The piston according to Example 1 in which the oil holding portion Lo is set to be equal to or shorter than the anti-top portion side sliding length Ls (Lo ≦ Ls), and a plurality of oil grooves are provided in the oil holding portion (test piston) (B)) is a low-speed rotation with a rotational speed n of 1300 min ⁻¹ , and the piston friction loss Lpf is about 0.5 W than the piston of the comparative example provided with a stepped portion that is an oil supply means that the piston of Example 1 does not have. It was confirmed that it can be reduced and contribute to the lubrication improvement of the piston sliding part. The fact that the piston of Example 1 has a lower friction loss than the piston in which the stepped portion is further removed from the configuration of the piston of Comparative Example 1 to form a sliding portion is described in paragraph 0026 of FIG. It is clear from the fact that 3 etc. show.

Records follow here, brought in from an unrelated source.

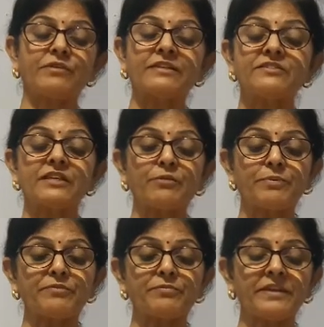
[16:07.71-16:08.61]
One
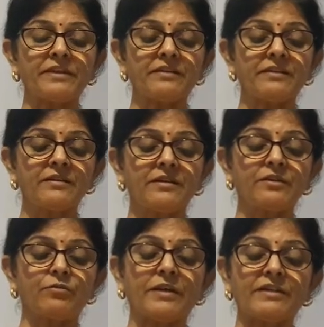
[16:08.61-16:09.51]
surface meaning.
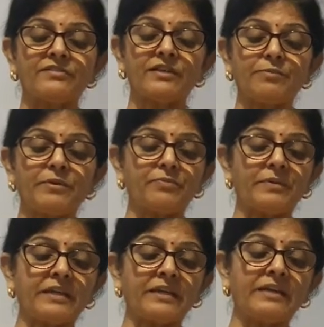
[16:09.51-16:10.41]
What is
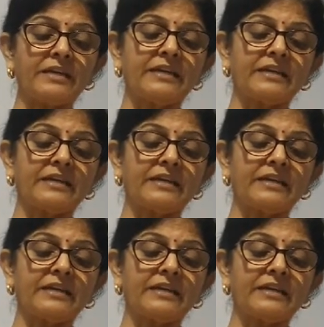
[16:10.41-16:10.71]
surface meaning?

  In the first embodiment according to the present invention, the number of the annular oil grooves 7c belonging to the oil holding portion is increased to a plurality, and Lo ≦ Ls as will be described later, so that excellent lubrication performance can be obtained without providing the stepped portion Ls ′. Since the piston outer peripheral area that slides with the cylinder inner diameter can be expanded, the load on the piston 7 can be reduced, and the wear of the piston 7 can be suppressed.

  When the oil holding portion Lo becomes longer than the anti-top-side sliding length Ls, it takes a long time for the oil holding portion Lo to pass the sliding lower end of the cylinder 5a in the compression stroke in which the piston 7 moves from the bottom dead center to the top dead center. Thus, the annular oil groove 7c comes into contact with the cylinder 5a under the action of the piston side pressure due to the increase in the cylinder internal pressure, so that the piston behavior is likely to become unstable, leading to an increase in piston friction loss.

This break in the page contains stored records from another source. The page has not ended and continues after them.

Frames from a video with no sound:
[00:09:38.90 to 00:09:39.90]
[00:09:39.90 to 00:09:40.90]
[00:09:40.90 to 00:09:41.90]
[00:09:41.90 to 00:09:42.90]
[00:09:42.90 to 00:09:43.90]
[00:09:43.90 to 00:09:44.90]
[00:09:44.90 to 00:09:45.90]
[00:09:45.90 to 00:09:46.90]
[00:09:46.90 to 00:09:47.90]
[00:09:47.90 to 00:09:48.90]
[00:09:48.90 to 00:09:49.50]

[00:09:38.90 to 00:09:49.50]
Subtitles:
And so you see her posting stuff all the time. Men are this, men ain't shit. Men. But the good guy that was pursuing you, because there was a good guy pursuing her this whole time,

Further, when the oil retaining portion Lo is partitioned in the vicinity of the center of the piston sliding length Lp, the pressure generated between the piston cylinders is uniform over the reciprocating motion of the piston, and the behavior of the piston 7 having a high degree of freedom of motion by the spherical bearing 7e. The lubricating oil can be secured in the annular oil groove 7c without adversely affecting the oil pressure. Thereby, the lubricity of the sliding part between piston 7 and cylinder 5a can be improved.
[Second and third embodiments]
The second and third embodiments have the same configuration as the first embodiment except for the following points.

FIG. 7 is an external front view showing another oil holding portion shape of the piston. (A) The figure relates to the second embodiment, and the number of the annular oil grooves 7c in the oil holding portion Lo is reduced by one compared to the first embodiment, thereby simplifying the oil groove processing and reducing the cost. Is intended. (B) The figure relates to the third embodiment, in which five narrow annular oil grooves 7c are formed at equal pitches in the oil retaining portion Lo in order to further stabilize the piston behavior.
[Fourth Embodiment]
Next, a fourth embodiment of the present invention will be described with reference to FIG. The fourth embodiment is the same as the first embodiment except for the following points.

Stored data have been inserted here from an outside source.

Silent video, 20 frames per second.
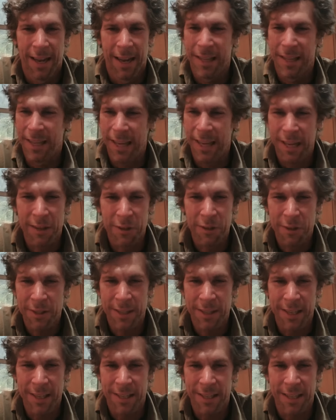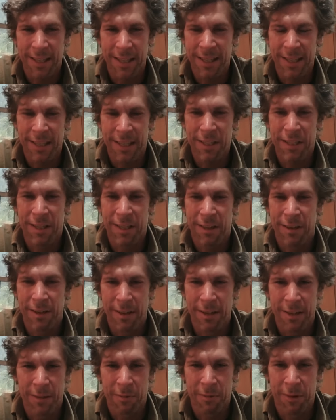And the interesting thing this year
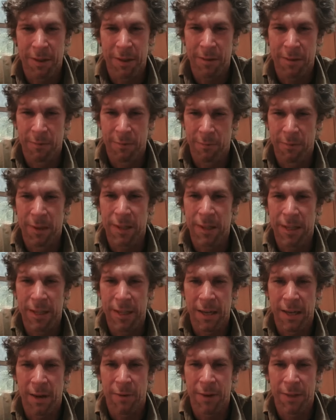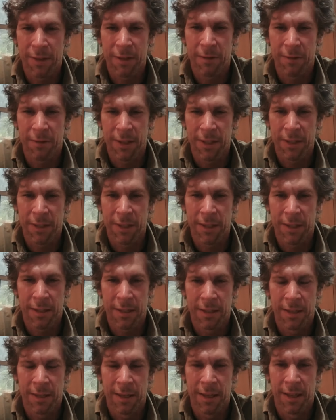is with really no intervention,
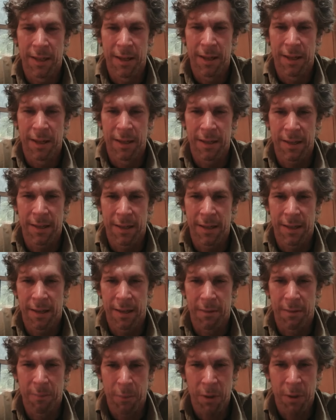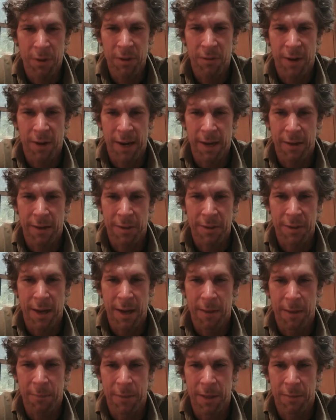the perch fire
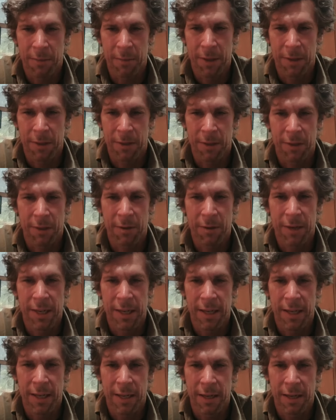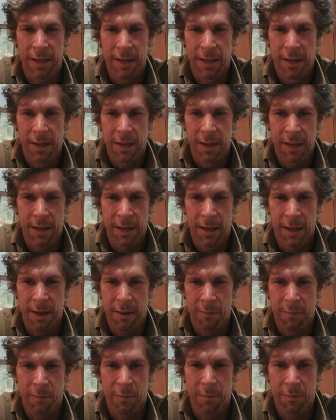stopped on Butler Creek,
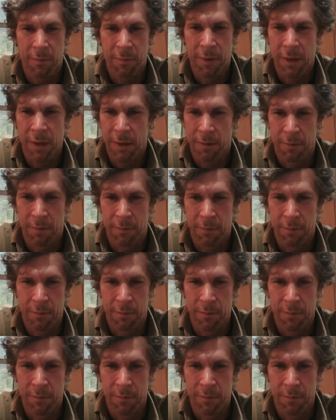um, you know,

  FIG. 8 is an external front view showing the shape of the oil retaining portion of the piston according to the fourth embodiment of the present invention. In the present embodiment, the oil groove shape belonging to the oil retaining portion Lo is improved to improve the oil retaining property, and the behavior of the piston 7 is stabilized. At least two of the grooves or the like constituting each of the plurality of oil grooves belonging to the oil holding portion Lo according to the present embodiment are non-parallel to each other.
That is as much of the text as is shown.